■ **EXERCISE BRIEF**
What is needed is an exact copy of every entry below, with the pictures left out.

(Stored items)
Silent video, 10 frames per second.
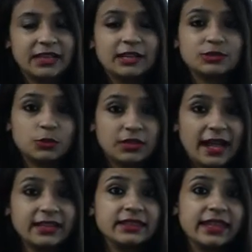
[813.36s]
so
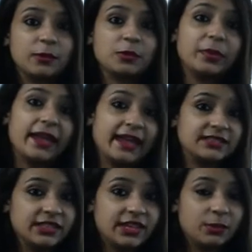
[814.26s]
that they could be
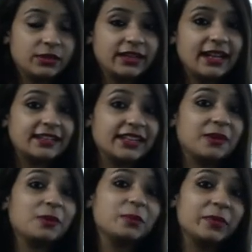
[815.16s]
executed and they
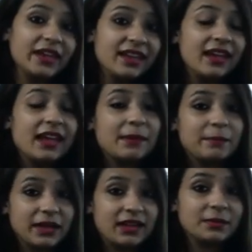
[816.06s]
could
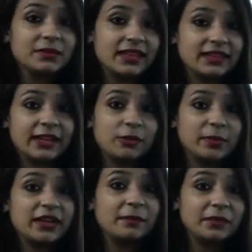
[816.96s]

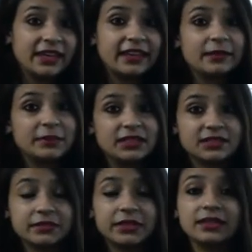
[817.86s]
become king and
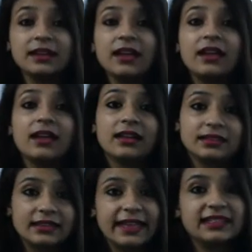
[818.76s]
minister in the
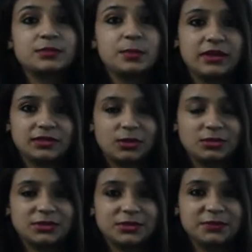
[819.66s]
next birth
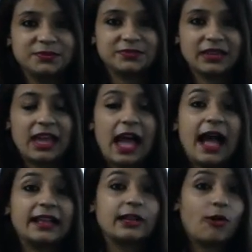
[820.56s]
also.
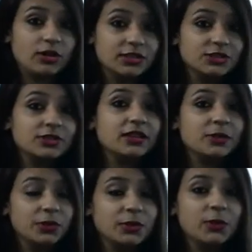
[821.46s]
And the original
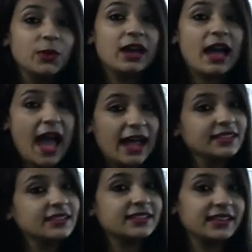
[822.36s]
Guru
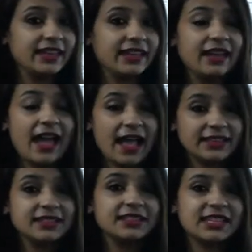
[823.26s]
and the king
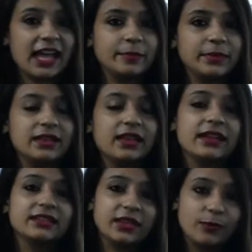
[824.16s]
and the disciple,
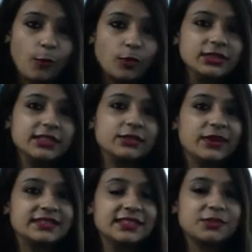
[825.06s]
they wore the
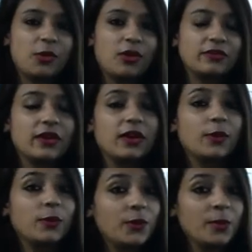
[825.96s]
dresses of
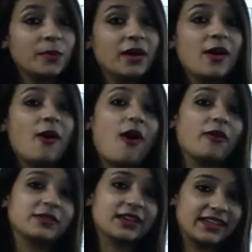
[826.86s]
whom?
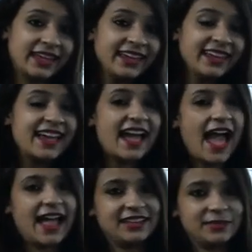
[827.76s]
Of the king
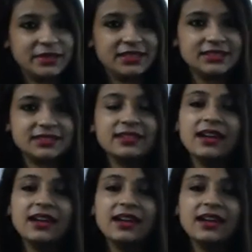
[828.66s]
and the minister,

■ **EXERCISE ANSWER**
Silent video, 10 frames per second.
[813.36s]
so
[814.26s]
that they could be
[815.16s]
executed and they
[816.06s]
could
[816.96s]

[817.86s]
become king and
[818.76s]
minister in the
[819.66s]
next birth
[820.56s]
also.
[821.46s]
And the original
[822.36s]
Guru
[823.26s]
and the king
[824.16s]
and the disciple,
[825.06s]
they wore the
[825.96s]
dresses of
[826.86s]
whom?
[827.76s]
Of the king
[828.66s]
and the minister,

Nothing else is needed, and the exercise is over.